**Problem**
No pictures go in the copy. Restate, word for word, each line from the one containing "[00:00:02.00 to 00:00:03.00]" through the last line below.

=== Provided entries ===

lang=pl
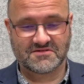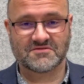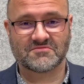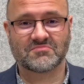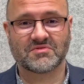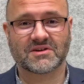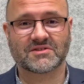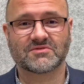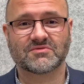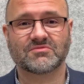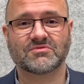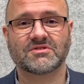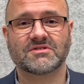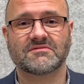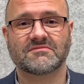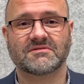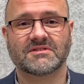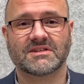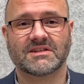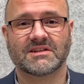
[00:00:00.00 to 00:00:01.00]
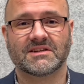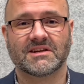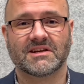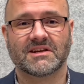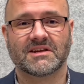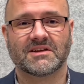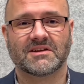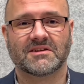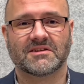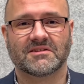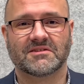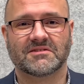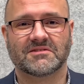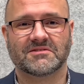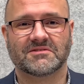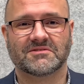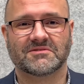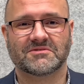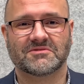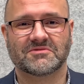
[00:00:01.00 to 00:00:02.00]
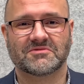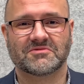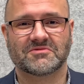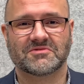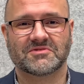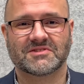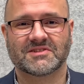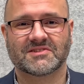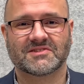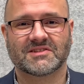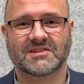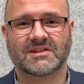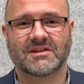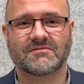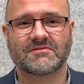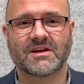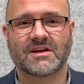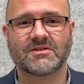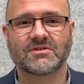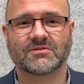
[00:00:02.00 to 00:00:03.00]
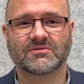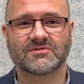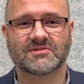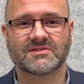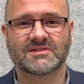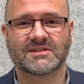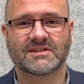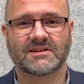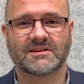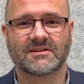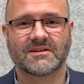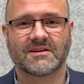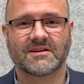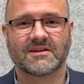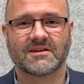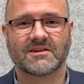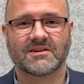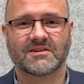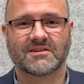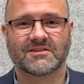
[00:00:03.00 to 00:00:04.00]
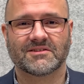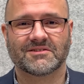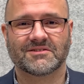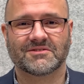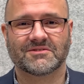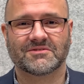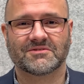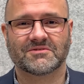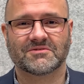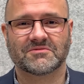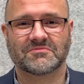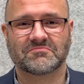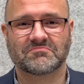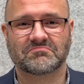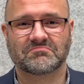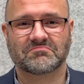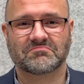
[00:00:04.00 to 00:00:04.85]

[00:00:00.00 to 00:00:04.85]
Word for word: bardzo dziwny, e, zastanawiający. E,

===

**Task result**
[00:00:02.00 to 00:00:03.00]
[00:00:03.00 to 00:00:04.00]
[00:00:04.00 to 00:00:04.85]

[00:00:00.00 to 00:00:04.85]
Word for word: bardzo dziwny, e, zastanawiający. E,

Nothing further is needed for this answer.